Para esas generaciones al revés, quienes hacen el mal y deben ser eliminados son quienes defienden su patria y son solidarios con otros pueblos. Ellas odian a los ciudadanos y ciudadanas verdaderamente honestos que luchan para beneficiar a todos y todas, a los y las que aspiran a un mundo diferente y no a ese mundo al revés.

En la Venezuela de la Revolución Bolivariana cada bloque social enfrentado tiene sus propios tres mundos, pero la tendencia es que con el avance de las transformaciones revolucionarias los mundos de la clase burguesa y sus leales se reduzca paulatinamente y por saltos, ante el avance impetuoso de la realidad transformada. ¿Se fusionarán? ¿Se complementarán? Nada de eso: se transformarán hacia el más viable y posible que será uno mejor, más humano, más solidario, como el que soñaron Simón Bolívar o Simón Rodríguez.

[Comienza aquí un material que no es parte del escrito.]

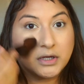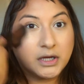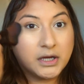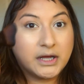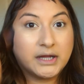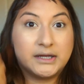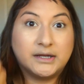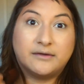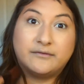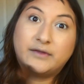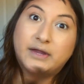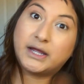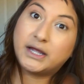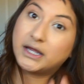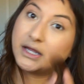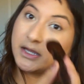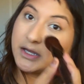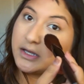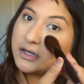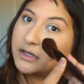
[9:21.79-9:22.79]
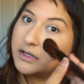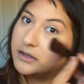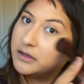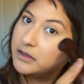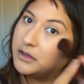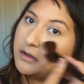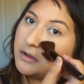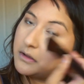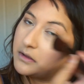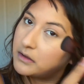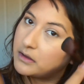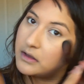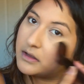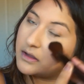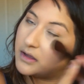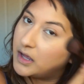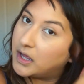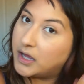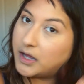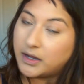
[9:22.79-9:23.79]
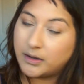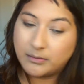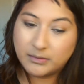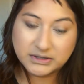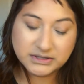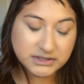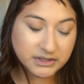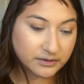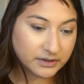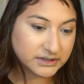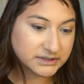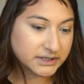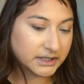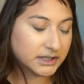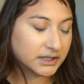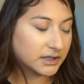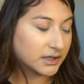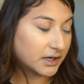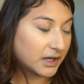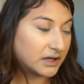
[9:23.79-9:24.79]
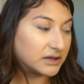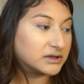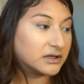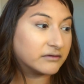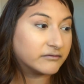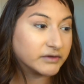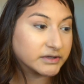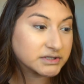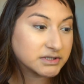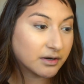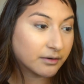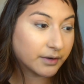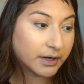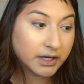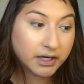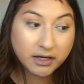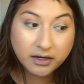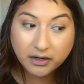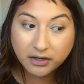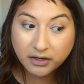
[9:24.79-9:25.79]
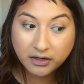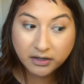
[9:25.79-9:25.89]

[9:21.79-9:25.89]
I love that. I'm so excited. I love this already.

¿Otro mundo es posible? Por supuesto, ya lo están construyendo. Lo empezó a construir Hugo Chávez. Hoy la Revolución Bolivariana liderada por Nicolás Maduro junto a Cuba Socialista y los aliados estratégicos marchan en esa dirección. Son protagonistas del nuevo mundo, del nuevo socialismo, son los pueblos que van abriendo definitivamente las Grandes Alamedas.